Malakoff Corporation Bhd is making the right move to fill the earnings gaps left by its expiring fossil fuel-powered power plants with cleaner utility businesses such as waste management.
“However, it takes time to grow the size of these new businesses,” said Kenanga Research in its Company Update today (Nov 21).
The research house keeps its MARKET PERFORM call and its earnings forecasts, at an unchanged SoP-derived TP of 63 sen.
The stock is supported by a decent dividend yield of more than 4%, with no adjustment to its TP based on 3-star ESG rating, it added.
“While we like Malakoff for its earnings stability underpinned by IPPs and concessions, there is room for improvement in its risk management to reduce or even eliminate unnecessary earnings volatility such as unplanned outage.
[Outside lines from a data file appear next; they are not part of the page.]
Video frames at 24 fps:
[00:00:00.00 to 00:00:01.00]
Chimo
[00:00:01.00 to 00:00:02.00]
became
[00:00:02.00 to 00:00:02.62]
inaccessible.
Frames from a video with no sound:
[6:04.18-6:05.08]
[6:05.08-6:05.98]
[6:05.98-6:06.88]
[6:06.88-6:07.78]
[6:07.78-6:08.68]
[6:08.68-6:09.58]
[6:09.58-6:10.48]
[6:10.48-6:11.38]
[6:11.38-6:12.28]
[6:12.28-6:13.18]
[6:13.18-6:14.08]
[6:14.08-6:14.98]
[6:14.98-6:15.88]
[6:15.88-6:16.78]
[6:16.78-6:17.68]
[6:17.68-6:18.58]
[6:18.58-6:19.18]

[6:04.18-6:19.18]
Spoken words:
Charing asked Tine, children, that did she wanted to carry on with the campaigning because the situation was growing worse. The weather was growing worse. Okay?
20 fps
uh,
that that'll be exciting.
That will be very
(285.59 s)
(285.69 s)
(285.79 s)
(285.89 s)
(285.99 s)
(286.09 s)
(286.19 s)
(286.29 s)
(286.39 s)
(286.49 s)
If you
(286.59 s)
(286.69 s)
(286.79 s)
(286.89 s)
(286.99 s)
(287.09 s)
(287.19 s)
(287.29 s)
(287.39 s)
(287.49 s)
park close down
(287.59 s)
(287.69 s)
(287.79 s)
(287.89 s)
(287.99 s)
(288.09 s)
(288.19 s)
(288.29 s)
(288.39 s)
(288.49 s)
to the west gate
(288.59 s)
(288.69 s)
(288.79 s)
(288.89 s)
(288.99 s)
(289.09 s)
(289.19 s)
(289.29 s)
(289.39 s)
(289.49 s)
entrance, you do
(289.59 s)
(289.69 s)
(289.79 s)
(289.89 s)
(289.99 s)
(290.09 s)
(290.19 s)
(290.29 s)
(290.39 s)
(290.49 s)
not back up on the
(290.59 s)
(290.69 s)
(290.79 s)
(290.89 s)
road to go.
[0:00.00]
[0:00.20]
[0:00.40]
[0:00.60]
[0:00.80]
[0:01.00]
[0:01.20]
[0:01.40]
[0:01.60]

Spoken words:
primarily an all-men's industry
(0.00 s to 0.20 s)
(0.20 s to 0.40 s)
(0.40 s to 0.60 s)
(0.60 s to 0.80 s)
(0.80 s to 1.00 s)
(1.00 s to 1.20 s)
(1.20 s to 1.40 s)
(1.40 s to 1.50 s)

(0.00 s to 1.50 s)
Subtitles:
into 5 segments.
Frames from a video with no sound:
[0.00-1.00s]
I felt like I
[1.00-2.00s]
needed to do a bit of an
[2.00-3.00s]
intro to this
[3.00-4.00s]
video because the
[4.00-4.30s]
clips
Kenanga, post-visit to Alam Flora’s Fasiliti Inovasi Kitar Semula (FIKS), a one-stop centre for the public to learn about recycling process and waste management in Putrajaya yesterday noted that the total waste in Malaysia is forecasted to grow to 19 million tonnes by 2050 (from 14 million tonnes in 2021).
“This has brought about new opportunities in the waste management sector, such as recycling, recovery and sustainable waste treatment as waste diversion in waste management solutions.
“Waste-to-energy (WTE) project is one of the keys to waste management solutions helping to covert waste into energy and reduce reliance on fossil fuels,” it said.
It noted that WTE Sungai Udang (Melaka) with a power installed capacity of 22.1MW was awarded to Malakoff on a public-private partnership (PPP) structure with a concession period of 34 years, costing a total of c.RM700 million (including RM500m EPC portion) with equity returns of 8% to 9% and the plant is expected to be ready by 2027.
Kenanga concluded that while expanding environment solutions business including the latest proposed acquisition of 49% equity stake in E-Idaman Sdn Bhd will not make a significant earnings impact in the near term, it does speak for Malakoff’ in looking for new earnings streams to replace its expiring PPAs.
“Two of its power plants had already expired recently, for example the 436MW PD Power Plant in Feb 2019 and 640MW GB3 Power Plant in Dec 2022.
“In addition, the PPA of its 350MW Prai Power Plant will expire in 2024, 1,303MW SEV Power Plant in 2027 and 40%-owned Kapar Power Plant in 2029,” it added.
The risks to the research house’s recommendation include regulatory risk, unplanned outages leading to lower capacity payment thus affecting earnings, non-compliance of ESG standards set by various stakeholders, and earnings volatility stemming from fuel margin gains or losses.